== The problem ==
Aside from the pictures, the entries should be given again exactly.

== Data listing ==
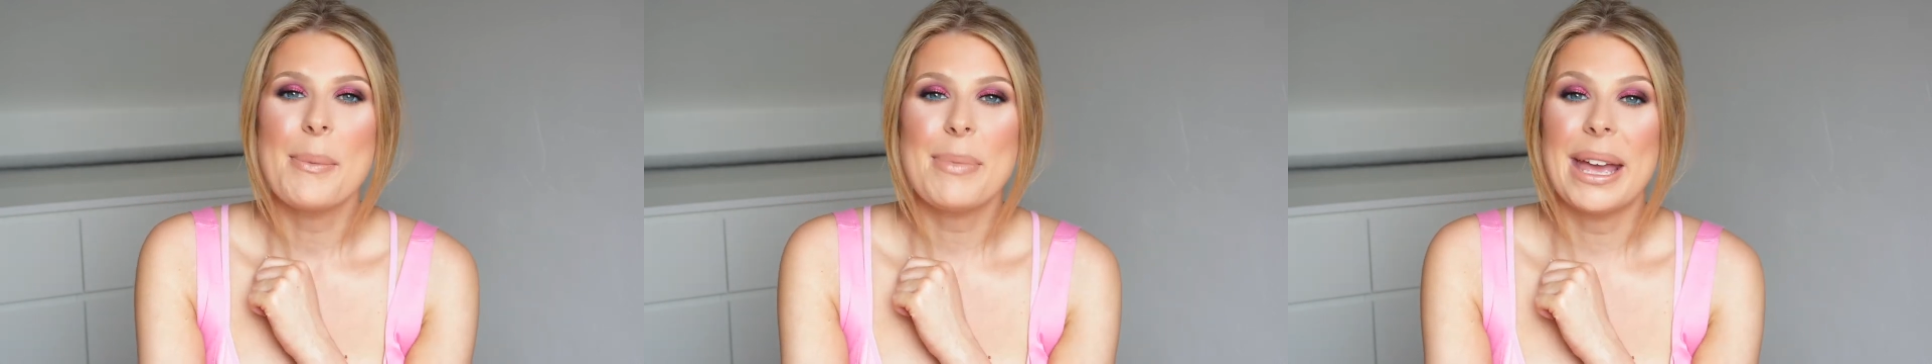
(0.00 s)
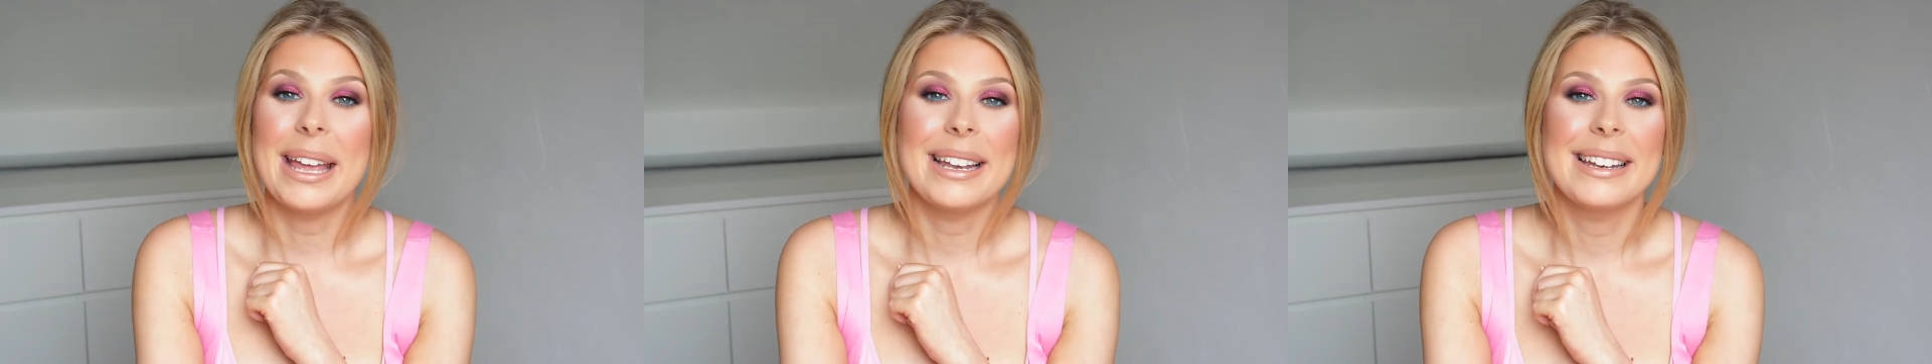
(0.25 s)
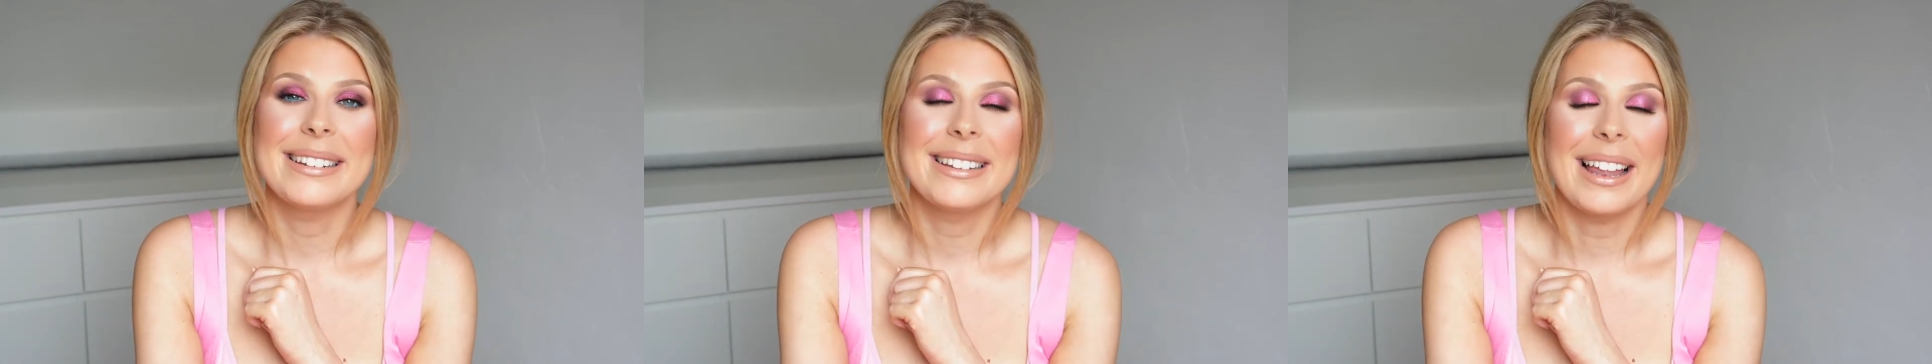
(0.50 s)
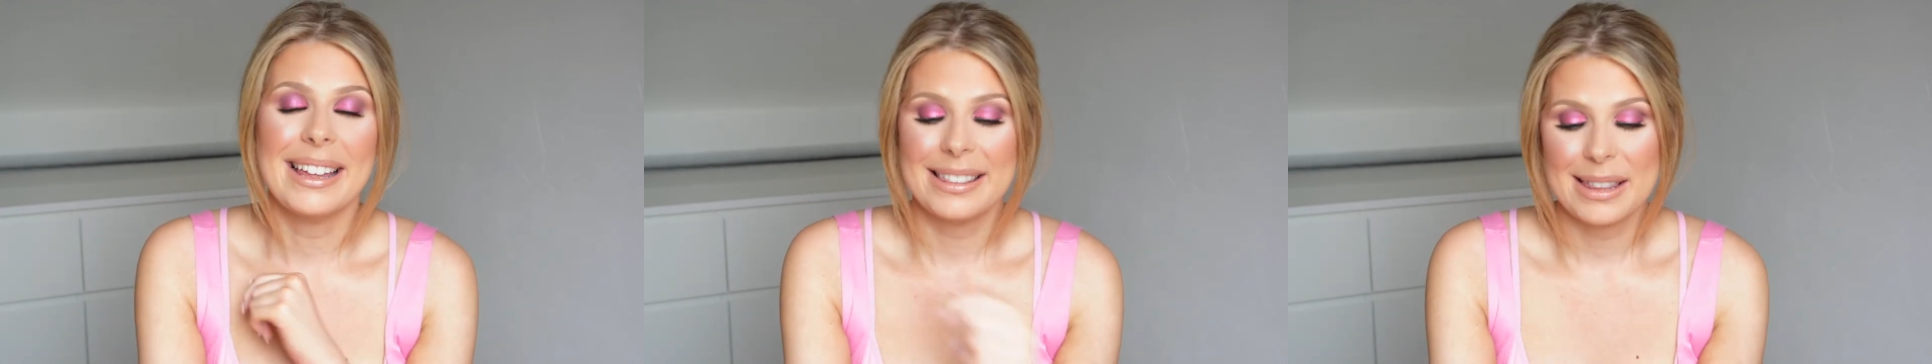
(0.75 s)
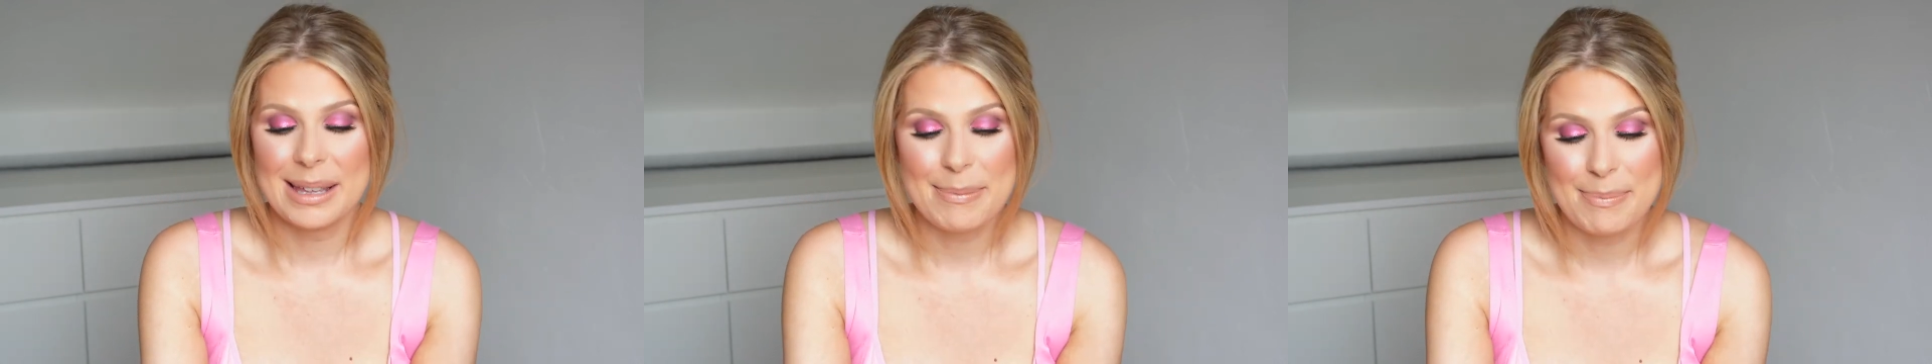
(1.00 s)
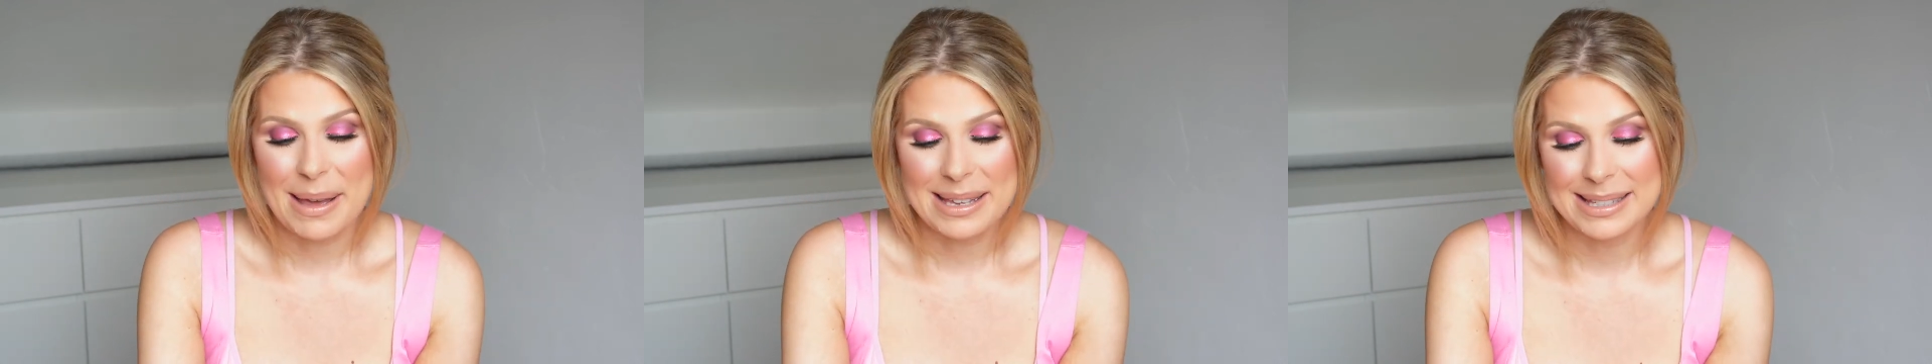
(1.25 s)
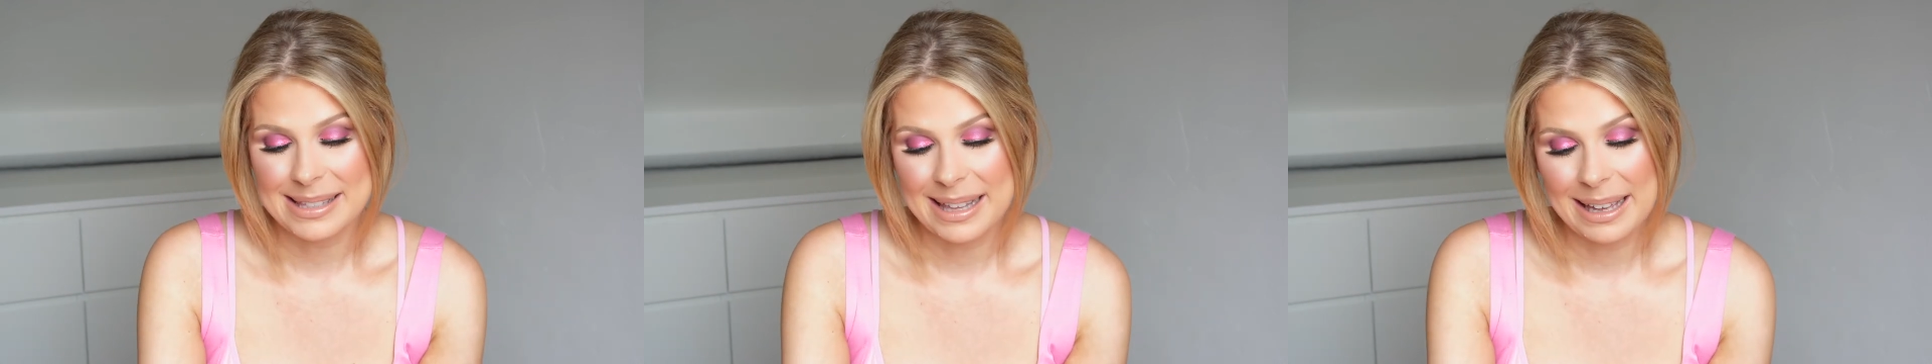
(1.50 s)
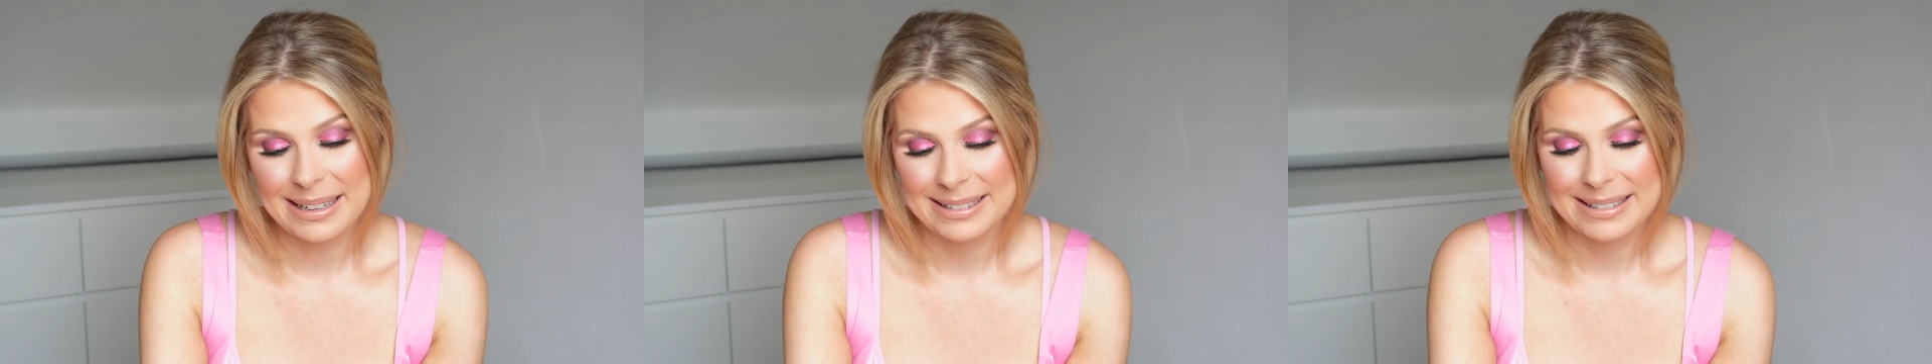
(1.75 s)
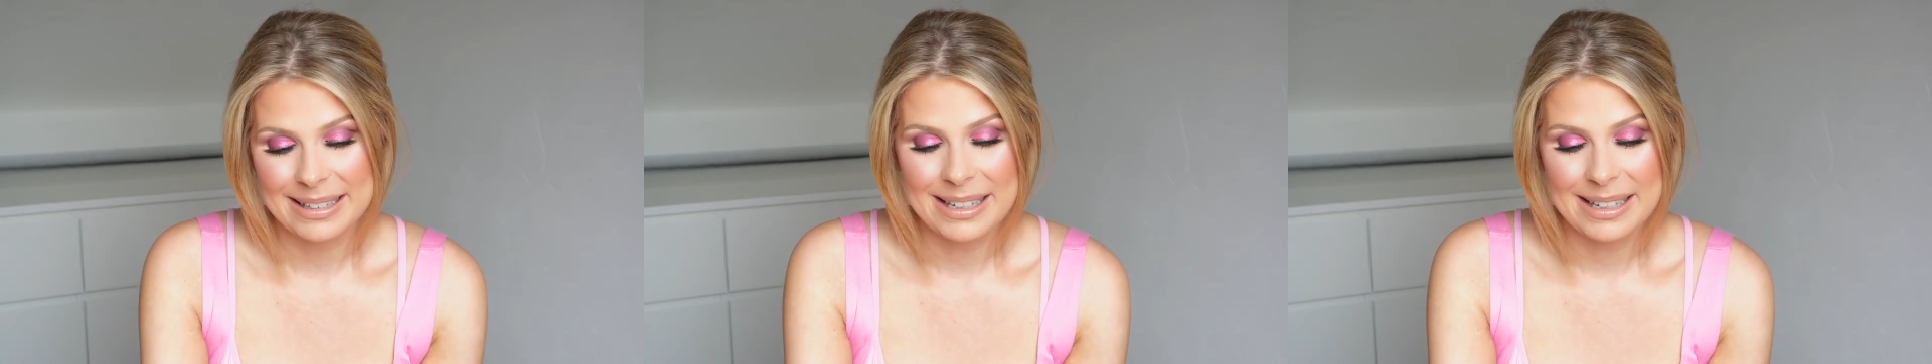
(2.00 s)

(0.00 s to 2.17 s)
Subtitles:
been like the best thing.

== Problem solution ==
(0.00 s)
(0.25 s)
(0.50 s)
(0.75 s)
(1.00 s)
(1.25 s)
(1.50 s)
(1.75 s)
(2.00 s)

(0.00 s to 2.17 s)
Subtitles:
been like the best thing.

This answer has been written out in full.